This notebook provides a basic example of using a SimpleRNN for sentiment analysis on the IMDB movie review dataset.

In [2]:
import os
os.environ["TF_CPP_MIN_LOG_LEVEL"] = "3"
import keras
from keras.utils import pad_sequences
from keras.models import Sequential
from keras.layers import Dense, Embedding, SimpleRNN
from keras.datasets import imdb

max_features = 20000
maxlen = 80  # cut texts after this number of words (among top max_features most common words)
batch_size = 32

print('Loading data...')
(x_train, y_train), (x_test, y_test) = imdb.load_data(num_words=20000)
print(len(x_train), 'train sequences')
print(len(x_test), 'test sequences')

print('Pad sequences (samples x time)')
x_train = pad_sequences(x_train, maxlen=maxlen)
x_test =  pad_sequences(x_test, maxlen=maxlen)
print('x_train shape:', x_train.shape)
print('x_test shape:', x_test.shape)

print('Build model...')
model = Sequential()
model.add(Embedding(max_features, 128))
model.add(SimpleRNN(128))
model.add(Dense(1, activation='sigmoid'))

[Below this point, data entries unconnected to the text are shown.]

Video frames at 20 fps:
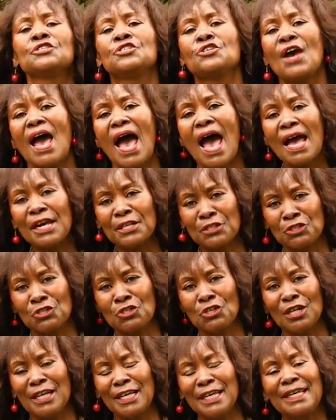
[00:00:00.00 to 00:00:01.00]
to
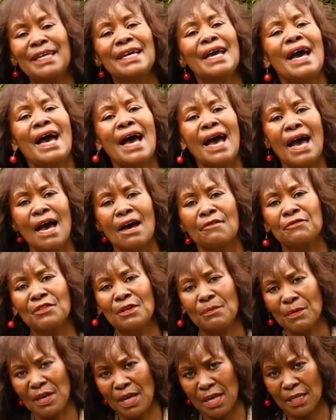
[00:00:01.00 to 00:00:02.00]
actually have
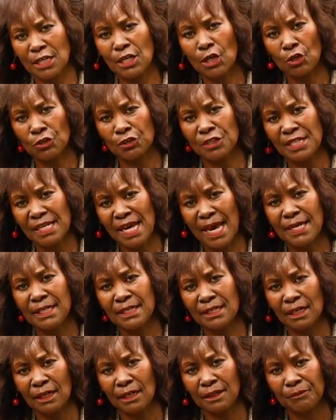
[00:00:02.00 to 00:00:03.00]
them in a
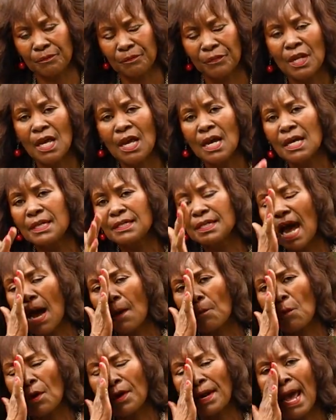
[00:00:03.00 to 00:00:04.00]
container. Now,
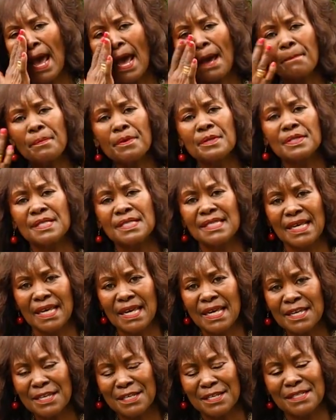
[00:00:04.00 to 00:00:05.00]
what happens
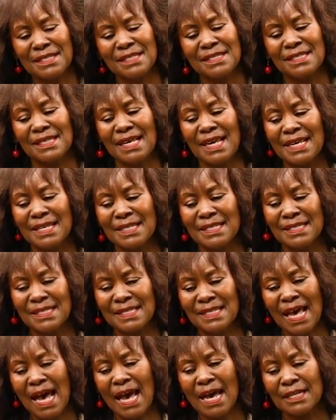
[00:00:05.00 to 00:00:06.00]
is
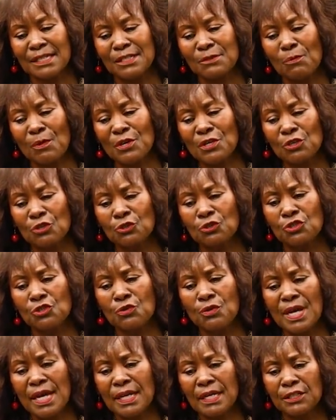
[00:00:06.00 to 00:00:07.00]
that when you
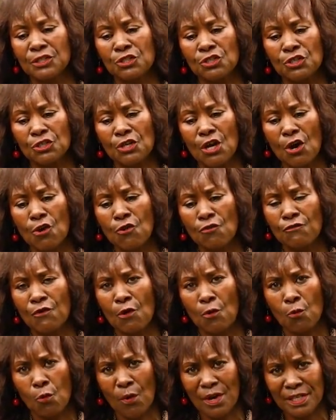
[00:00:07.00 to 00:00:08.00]
do get into an
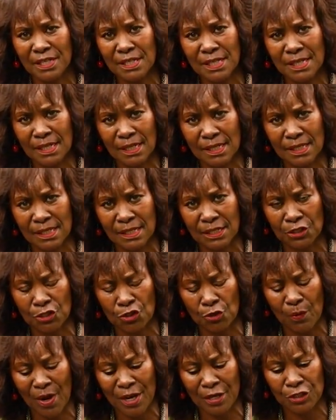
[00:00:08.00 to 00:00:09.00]
overwinter
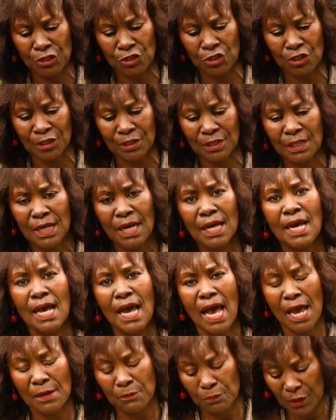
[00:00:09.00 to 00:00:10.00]
situation,
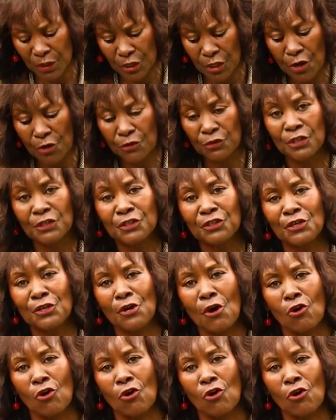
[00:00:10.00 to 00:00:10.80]
and we know that the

# try using different optimizers and different optimizer configs
model.compile(loss='binary_crossentropy',
              optimizer='adam',
              metrics=['accuracy'])

print('Train...')
model.fit(x_train, y_train,
          batch_size=batch_size,
          epochs=15,
          validation_data=(x_test, y_test))
loss, acc = model.evaluate(x_test, y_test,
                            batch_size=batch_size)
print('Test score:', loss)
print('Test accuracy:', acc)


Loading data...
25000 train sequences
25000 test sequences
Pad sequences (samples x time)
x_train shape: (25000, 80)
x_test shape: (25000, 80)
Build model...
Train...
Epoch 1/15
Epoch 2/15
Epoch 3/15
Epoch 4/15
Epoch 5/15
Epoch 6/15
Epoch 7/15
Epoch 8/15
Epoch 9/15
Epoch 10/15
Epoch 11/15
Epoch 12/15
Epoch 13/15
Epoch 14/15
Epoch 15/15
Test score: 0.7163980603218079
Test accuracy: 0.6698799729347229